**Data for the task**
-=-=-=-=-
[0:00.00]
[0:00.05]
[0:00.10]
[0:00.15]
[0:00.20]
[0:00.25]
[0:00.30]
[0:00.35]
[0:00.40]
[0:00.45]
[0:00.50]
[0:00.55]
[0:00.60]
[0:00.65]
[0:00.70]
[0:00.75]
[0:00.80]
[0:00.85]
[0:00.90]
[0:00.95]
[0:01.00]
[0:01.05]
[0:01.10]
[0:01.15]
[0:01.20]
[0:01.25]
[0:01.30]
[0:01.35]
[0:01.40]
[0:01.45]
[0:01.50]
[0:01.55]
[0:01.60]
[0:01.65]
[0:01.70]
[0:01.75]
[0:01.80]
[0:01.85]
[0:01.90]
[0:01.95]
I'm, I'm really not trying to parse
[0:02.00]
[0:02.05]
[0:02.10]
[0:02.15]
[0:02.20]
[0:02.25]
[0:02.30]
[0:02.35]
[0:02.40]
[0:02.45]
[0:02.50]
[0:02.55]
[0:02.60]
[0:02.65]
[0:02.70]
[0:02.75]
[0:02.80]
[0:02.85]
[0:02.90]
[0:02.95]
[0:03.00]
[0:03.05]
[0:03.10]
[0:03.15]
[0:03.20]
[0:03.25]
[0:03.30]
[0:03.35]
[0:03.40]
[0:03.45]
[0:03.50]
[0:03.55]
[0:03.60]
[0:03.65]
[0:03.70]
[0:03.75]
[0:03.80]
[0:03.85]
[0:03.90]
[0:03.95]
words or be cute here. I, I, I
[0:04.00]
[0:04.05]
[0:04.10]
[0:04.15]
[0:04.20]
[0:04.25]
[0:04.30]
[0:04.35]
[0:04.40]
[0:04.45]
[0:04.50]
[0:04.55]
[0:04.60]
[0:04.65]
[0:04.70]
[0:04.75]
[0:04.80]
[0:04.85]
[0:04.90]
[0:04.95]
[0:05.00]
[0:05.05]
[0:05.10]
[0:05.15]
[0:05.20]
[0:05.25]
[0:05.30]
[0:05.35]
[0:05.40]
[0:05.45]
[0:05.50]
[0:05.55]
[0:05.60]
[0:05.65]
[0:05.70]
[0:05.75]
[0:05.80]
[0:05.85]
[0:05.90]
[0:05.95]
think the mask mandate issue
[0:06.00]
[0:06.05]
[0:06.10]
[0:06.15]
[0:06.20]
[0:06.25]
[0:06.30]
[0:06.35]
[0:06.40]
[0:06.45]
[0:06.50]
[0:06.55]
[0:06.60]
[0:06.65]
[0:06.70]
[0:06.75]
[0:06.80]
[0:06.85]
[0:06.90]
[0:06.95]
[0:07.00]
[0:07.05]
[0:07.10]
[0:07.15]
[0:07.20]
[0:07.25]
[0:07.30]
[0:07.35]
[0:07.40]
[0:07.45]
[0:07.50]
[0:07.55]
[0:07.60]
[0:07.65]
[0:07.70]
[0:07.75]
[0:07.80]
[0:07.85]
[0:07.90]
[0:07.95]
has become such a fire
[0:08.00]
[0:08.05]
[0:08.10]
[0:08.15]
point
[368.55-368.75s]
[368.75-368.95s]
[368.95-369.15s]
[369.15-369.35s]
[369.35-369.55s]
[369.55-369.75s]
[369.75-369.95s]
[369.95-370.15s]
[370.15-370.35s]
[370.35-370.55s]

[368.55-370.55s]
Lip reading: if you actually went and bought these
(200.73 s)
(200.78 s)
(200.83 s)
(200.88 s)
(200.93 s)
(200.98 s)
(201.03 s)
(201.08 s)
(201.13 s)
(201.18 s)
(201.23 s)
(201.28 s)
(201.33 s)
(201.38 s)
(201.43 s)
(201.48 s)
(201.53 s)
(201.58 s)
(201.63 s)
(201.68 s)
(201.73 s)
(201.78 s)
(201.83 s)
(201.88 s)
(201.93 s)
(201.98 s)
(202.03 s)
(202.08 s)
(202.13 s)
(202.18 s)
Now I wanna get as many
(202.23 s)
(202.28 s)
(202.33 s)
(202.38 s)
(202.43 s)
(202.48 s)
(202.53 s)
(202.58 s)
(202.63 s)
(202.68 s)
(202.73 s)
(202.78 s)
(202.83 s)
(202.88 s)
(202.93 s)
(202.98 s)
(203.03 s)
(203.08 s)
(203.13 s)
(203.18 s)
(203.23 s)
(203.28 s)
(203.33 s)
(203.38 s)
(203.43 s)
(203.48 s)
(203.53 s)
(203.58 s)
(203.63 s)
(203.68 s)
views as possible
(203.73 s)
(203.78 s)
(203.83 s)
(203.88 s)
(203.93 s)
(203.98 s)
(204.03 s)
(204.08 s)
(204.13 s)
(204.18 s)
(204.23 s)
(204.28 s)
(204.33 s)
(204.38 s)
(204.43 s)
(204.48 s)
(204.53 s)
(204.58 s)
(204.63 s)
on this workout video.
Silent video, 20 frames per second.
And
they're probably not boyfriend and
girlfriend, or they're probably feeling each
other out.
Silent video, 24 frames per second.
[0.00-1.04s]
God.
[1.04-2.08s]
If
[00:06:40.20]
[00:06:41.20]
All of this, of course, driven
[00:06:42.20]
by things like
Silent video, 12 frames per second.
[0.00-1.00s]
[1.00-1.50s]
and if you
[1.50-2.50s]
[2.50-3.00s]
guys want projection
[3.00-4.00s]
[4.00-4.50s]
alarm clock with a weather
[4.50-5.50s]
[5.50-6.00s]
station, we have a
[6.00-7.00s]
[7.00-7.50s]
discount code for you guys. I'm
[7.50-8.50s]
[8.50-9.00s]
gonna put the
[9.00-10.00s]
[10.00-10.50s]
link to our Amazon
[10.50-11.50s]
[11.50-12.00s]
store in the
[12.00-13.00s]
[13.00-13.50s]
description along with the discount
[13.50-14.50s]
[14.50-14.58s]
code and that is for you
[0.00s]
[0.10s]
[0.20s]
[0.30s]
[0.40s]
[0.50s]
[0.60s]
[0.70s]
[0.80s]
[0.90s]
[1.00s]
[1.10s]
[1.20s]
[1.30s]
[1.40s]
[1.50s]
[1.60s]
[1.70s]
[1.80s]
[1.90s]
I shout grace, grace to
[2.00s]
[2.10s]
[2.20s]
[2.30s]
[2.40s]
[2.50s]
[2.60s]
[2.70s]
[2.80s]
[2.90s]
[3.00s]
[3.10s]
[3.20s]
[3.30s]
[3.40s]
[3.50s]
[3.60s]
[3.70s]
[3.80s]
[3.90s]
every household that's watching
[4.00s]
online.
-=-=-=-=-
**What you are asked to do**
Nothing in the data may differ; print all of it exactly as written.

**Answer to the problem**
[0:00.00]
[0:00.05]
[0:00.10]
[0:00.15]
[0:00.20]
[0:00.25]
[0:00.30]
[0:00.35]
[0:00.40]
[0:00.45]
[0:00.50]
[0:00.55]
[0:00.60]
[0:00.65]
[0:00.70]
[0:00.75]
[0:00.80]
[0:00.85]
[0:00.90]
[0:00.95]
[0:01.00]
[0:01.05]
[0:01.10]
[0:01.15]
[0:01.20]
[0:01.25]
[0:01.30]
[0:01.35]
[0:01.40]
[0:01.45]
[0:01.50]
[0:01.55]
[0:01.60]
[0:01.65]
[0:01.70]
[0:01.75]
[0:01.80]
[0:01.85]
[0:01.90]
[0:01.95]
I'm, I'm really not trying to parse
[0:02.00]
[0:02.05]
[0:02.10]
[0:02.15]
[0:02.20]
[0:02.25]
[0:02.30]
[0:02.35]
[0:02.40]
[0:02.45]
[0:02.50]
[0:02.55]
[0:02.60]
[0:02.65]
[0:02.70]
[0:02.75]
[0:02.80]
[0:02.85]
[0:02.90]
[0:02.95]
[0:03.00]
[0:03.05]
[0:03.10]
[0:03.15]
[0:03.20]
[0:03.25]
[0:03.30]
[0:03.35]
[0:03.40]
[0:03.45]
[0:03.50]
[0:03.55]
[0:03.60]
[0:03.65]
[0:03.70]
[0:03.75]
[0:03.80]
[0:03.85]
[0:03.90]
[0:03.95]
words or be cute here. I, I, I
[0:04.00]
[0:04.05]
[0:04.10]
[0:04.15]
[0:04.20]
[0:04.25]
[0:04.30]
[0:04.35]
[0:04.40]
[0:04.45]
[0:04.50]
[0:04.55]
[0:04.60]
[0:04.65]
[0:04.70]
[0:04.75]
[0:04.80]
[0:04.85]
[0:04.90]
[0:04.95]
[0:05.00]
[0:05.05]
[0:05.10]
[0:05.15]
[0:05.20]
[0:05.25]
[0:05.30]
[0:05.35]
[0:05.40]
[0:05.45]
[0:05.50]
[0:05.55]
[0:05.60]
[0:05.65]
[0:05.70]
[0:05.75]
[0:05.80]
[0:05.85]
[0:05.90]
[0:05.95]
think the mask mandate issue
[0:06.00]
[0:06.05]
[0:06.10]
[0:06.15]
[0:06.20]
[0:06.25]
[0:06.30]
[0:06.35]
[0:06.40]
[0:06.45]
[0:06.50]
[0:06.55]
[0:06.60]
[0:06.65]
[0:06.70]
[0:06.75]
[0:06.80]
[0:06.85]
[0:06.90]
[0:06.95]
[0:07.00]
[0:07.05]
[0:07.10]
[0:07.15]
[0:07.20]
[0:07.25]
[0:07.30]
[0:07.35]
[0:07.40]
[0:07.45]
[0:07.50]
[0:07.55]
[0:07.60]
[0:07.65]
[0:07.70]
[0:07.75]
[0:07.80]
[0:07.85]
[0:07.90]
[0:07.95]
has become such a fire
[0:08.00]
[0:08.05]
[0:08.10]
[0:08.15]
point
[368.55-368.75s]
[368.75-368.95s]
[368.95-369.15s]
[369.15-369.35s]
[369.35-369.55s]
[369.55-369.75s]
[369.75-369.95s]
[369.95-370.15s]
[370.15-370.35s]
[370.35-370.55s]

[368.55-370.55s]
Lip reading: if you actually went and bought these
(200.73 s)
(200.78 s)
(200.83 s)
(200.88 s)
(200.93 s)
(200.98 s)
(201.03 s)
(201.08 s)
(201.13 s)
(201.18 s)
(201.23 s)
(201.28 s)
(201.33 s)
(201.38 s)
(201.43 s)
(201.48 s)
(201.53 s)
(201.58 s)
(201.63 s)
(201.68 s)
(201.73 s)
(201.78 s)
(201.83 s)
(201.88 s)
(201.93 s)
(201.98 s)
(202.03 s)
(202.08 s)
(202.13 s)
(202.18 s)
Now I wanna get as many
(202.23 s)
(202.28 s)
(202.33 s)
(202.38 s)
(202.43 s)
(202.48 s)
(202.53 s)
(202.58 s)
(202.63 s)
(202.68 s)
(202.73 s)
(202.78 s)
(202.83 s)
(202.88 s)
(202.93 s)
(202.98 s)
(203.03 s)
(203.08 s)
(203.13 s)
(203.18 s)
(203.23 s)
(203.28 s)
(203.33 s)
(203.38 s)
(203.43 s)
(203.48 s)
(203.53 s)
(203.58 s)
(203.63 s)
(203.68 s)
views as possible
(203.73 s)
(203.78 s)
(203.83 s)
(203.88 s)
(203.93 s)
(203.98 s)
(204.03 s)
(204.08 s)
(204.13 s)
(204.18 s)
(204.23 s)
(204.28 s)
(204.33 s)
(204.38 s)
(204.43 s)
(204.48 s)
(204.53 s)
(204.58 s)
(204.63 s)
on this workout video.
Silent video, 20 frames per second.
And
they're probably not boyfriend and
girlfriend, or they're probably feeling each
other out.
Silent video, 24 frames per second.
[0.00-1.04s]
God.
[1.04-2.08s]
If
[00:06:40.20]
[00:06:41.20]
All of this, of course, driven
[00:06:42.20]
by things like
Silent video, 12 frames per second.
[0.00-1.00s]
[1.00-1.50s]
and if you
[1.50-2.50s]
[2.50-3.00s]
guys want projection
[3.00-4.00s]
[4.00-4.50s]
alarm clock with a weather
[4.50-5.50s]
[5.50-6.00s]
station, we have a
[6.00-7.00s]
[7.00-7.50s]
discount code for you guys. I'm
[7.50-8.50s]
[8.50-9.00s]
gonna put the
[9.00-10.00s]
[10.00-10.50s]
link to our Amazon
[10.50-11.50s]
[11.50-12.00s]
store in the
[12.00-13.00s]
[13.00-13.50s]
description along with the discount
[13.50-14.50s]
[14.50-14.58s]
code and that is for you
[0.00s]
[0.10s]
[0.20s]
[0.30s]
[0.40s]
[0.50s]
[0.60s]
[0.70s]
[0.80s]
[0.90s]
[1.00s]
[1.10s]
[1.20s]
[1.30s]
[1.40s]
[1.50s]
[1.60s]
[1.70s]
[1.80s]
[1.90s]
I shout grace, grace to
[2.00s]
[2.10s]
[2.20s]
[2.30s]
[2.40s]
[2.50s]
[2.60s]
[2.70s]
[2.80s]
[2.90s]
[3.00s]
[3.10s]
[3.20s]
[3.30s]
[3.40s]
[3.50s]
[3.60s]
[3.70s]
[3.80s]
[3.90s]
every household that's watching
[4.00s]
online.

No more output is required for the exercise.